Specifies whether to trim the trailing spaces of fields when you query Hive external tables. Default value: false.

enable_inverted_index_query

Specifies whether to enable inverted indexes. Default value: true.

skip_missing_version

Specifies whether to ignore missing versions. Default value: false.

In some extreme scenarios, all replicas of tablets in a table have missing versions. These tablets cannot be restored. As a result, the entire table cannot be queried.

This variable can be used to control the behavior of a query. If you set this variable to true, the query ignores the visible version of a tablet recorded on the FE and uses the replica version instead. If the replicas on the BE have missing versions, the query skips these missing versions and returns only the data of existing versions.

In addition, the query always tries to select the replica of the latest successful version among all surviving replicas on the BE to restore as much data as possible.

We recommend that you set this variable to true only in emergency scenarios where you need to restore the data of a table for queries.

Important

This variable conflicts with the use_fix_replica variable. This variable takes effect only if the use_fix_replica variable is set to -1.

enable_parquet_lazy_materialization

Specifies whether to enable the late materialization technology for Parquet Reader. Default value: true.

enable_orc_lazy_materialization

Specifies whether to enable the late materialization technology for ORC Reader. Default value: true.

enable_strong_consistency_read

Specifies whether to enable strong consistency for data reads. Default value: true.

By default, ApsaraDB for SelectDB supports strong consistency within the same session. The changes to data within the same session are visible in real time. If you want to enable strong consistency for data reads between sessions, set this variable to true.

truncate_char_or_varchar_columns

Specifies whether to truncate columns of the CHAR or VARCHAR type based on the maximum length in the table schema. Default value: false.

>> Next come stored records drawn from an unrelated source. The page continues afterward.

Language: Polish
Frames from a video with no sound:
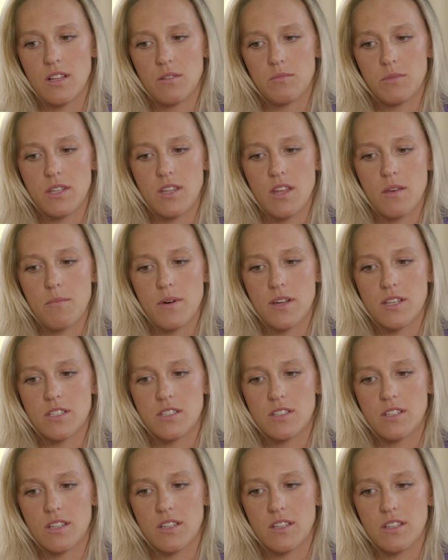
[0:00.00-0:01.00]
Dla mnie
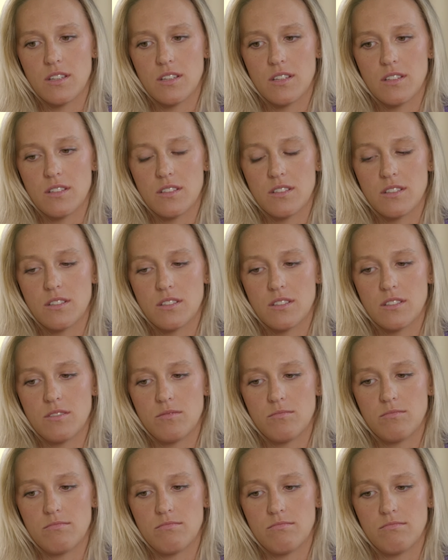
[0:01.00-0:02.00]
najbardziej takie,
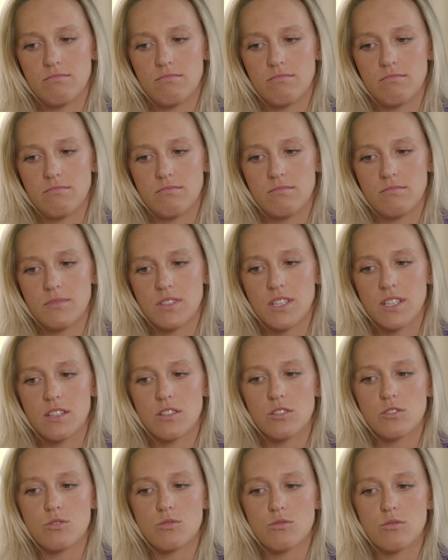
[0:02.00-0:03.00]
no,
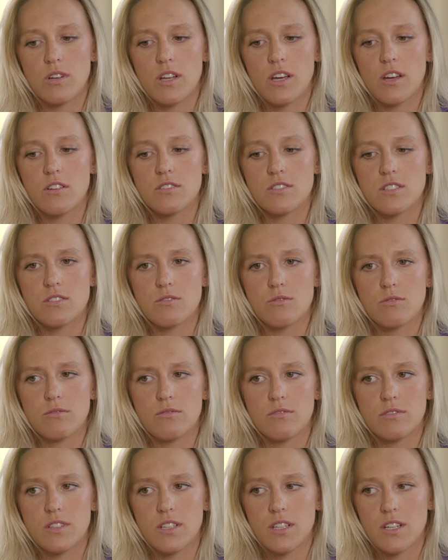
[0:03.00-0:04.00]
takie rozczulające
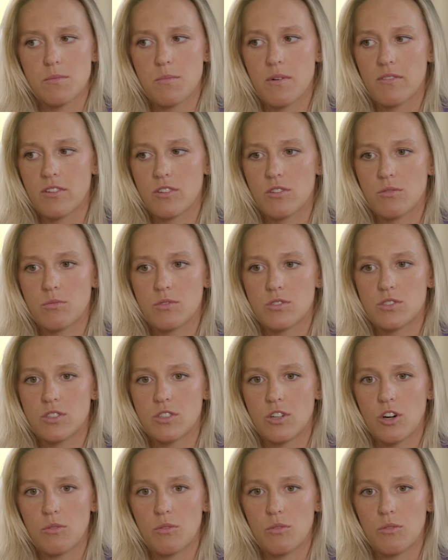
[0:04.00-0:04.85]
są te chyba wiadomości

If you manage data by using an external table, the maximum length of columns of the CHAR or VARCHAR type in the schema of the table may be inconsistent with that in the schema of the underlying Parquet or ORC file.

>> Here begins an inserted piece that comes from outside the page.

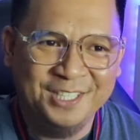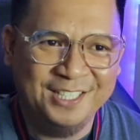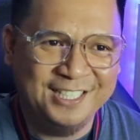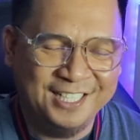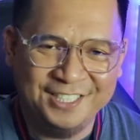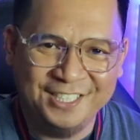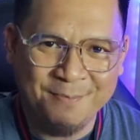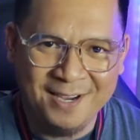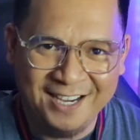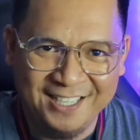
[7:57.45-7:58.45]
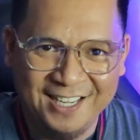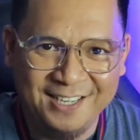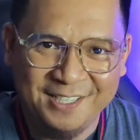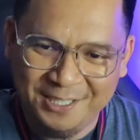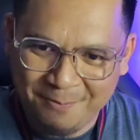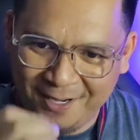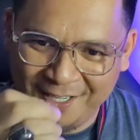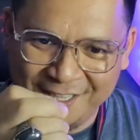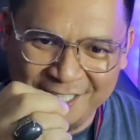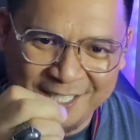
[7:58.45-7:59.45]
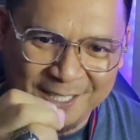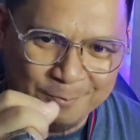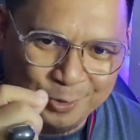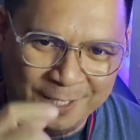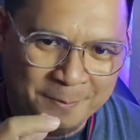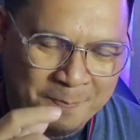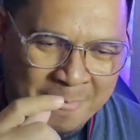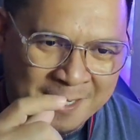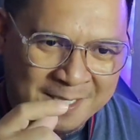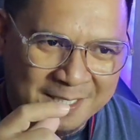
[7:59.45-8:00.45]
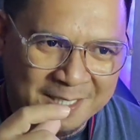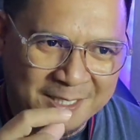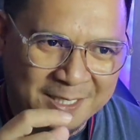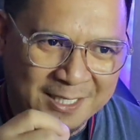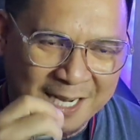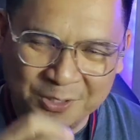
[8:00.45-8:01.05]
ya dari segi makanan ya mereka tidak boleh uh,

If you set this variable to true, ApsaraDB for SelectDB truncates columns of the CHAR or VARCHAR type based on the maximum length in the table schema.

jdbc_clickhouse_query_final

Specifies whether to add the final keyword when you use the Java Database Connectivity (JDBC) catalog feature to query ClickHouse data. Default value: false.

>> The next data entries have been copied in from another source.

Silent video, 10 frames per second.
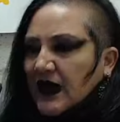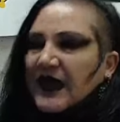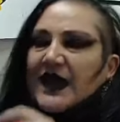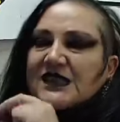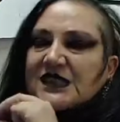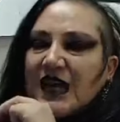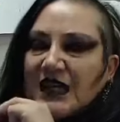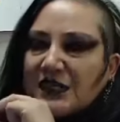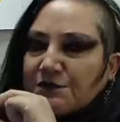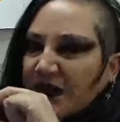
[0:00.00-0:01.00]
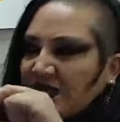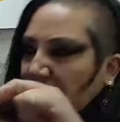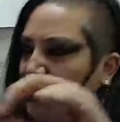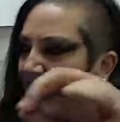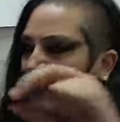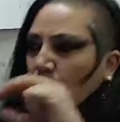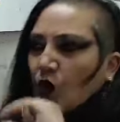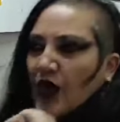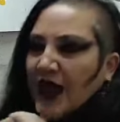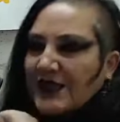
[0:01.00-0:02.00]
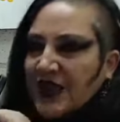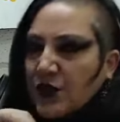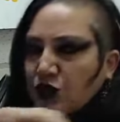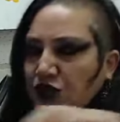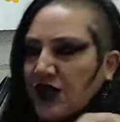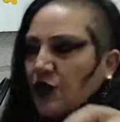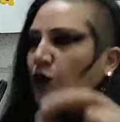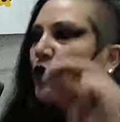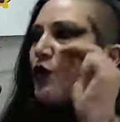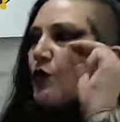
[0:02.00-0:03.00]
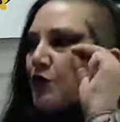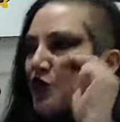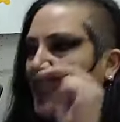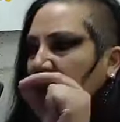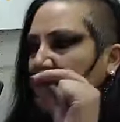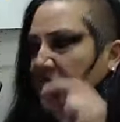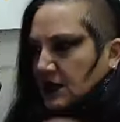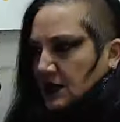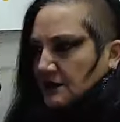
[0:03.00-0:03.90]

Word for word: que se ha desparramado o que ha recorrido como dinamita.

This variable is used to remove duplicates together with the ReplacingMergeTree table engine of ClickHouse.

enable_memtable_on_sink_node

Specifies whether to enable the memory table on the Data Sink node during data import. Default value: false.

If you set this variable to true, ApsaraDB for SelectDB creates a memory table on the Data Sink node and sends segments to other BE nodes by using bRPC streaming. This reduces duplicate work among replicas, and saves time for data serialization and deserialization.

enable_unique_key_partial_update

Specifies whether to enable the semantics of partial column update for the INSERT INTO statement. Valid values:

  • false (default)

  • true

Important
  • This variable is available only when the table uses the Unique model that uses the Merge on Write (MOW) mode.

  • If you set both the enable_unique_key_partial_update and enable_insert_strict variables to true, you can execute the INSERT INTO statement only to update data. The default value true of the enable_insert_strict variable indicates that the strict mode is enabled for the INSERT statement. If the INSERT INTO statement contains keys that do not exist in the table, an error is reported.

  • After you set this variable to true, if you want to execute the INSERT INTO statement to update specific columns and insert data to the columns, you must set the enable_unique_key_partial_update session variable to true and the enable_insert_strict session variable to false. For more information about variables settings, see Configure variables.

describe_extend_variant_column

Specifies whether to display sub-columns for columns of the VARIANT type when you query a table. Default value: false.

dry_run_query

Specifies whether to return only the number of rows in the results of a query. Default value: false.

If you set this variable to true, ApsaraDB for SelectDB no longer returns the actual result set for a query, but returns only the number of rows in the results. If you import or insert data, the Data Sink node drops the data instead of writing the data.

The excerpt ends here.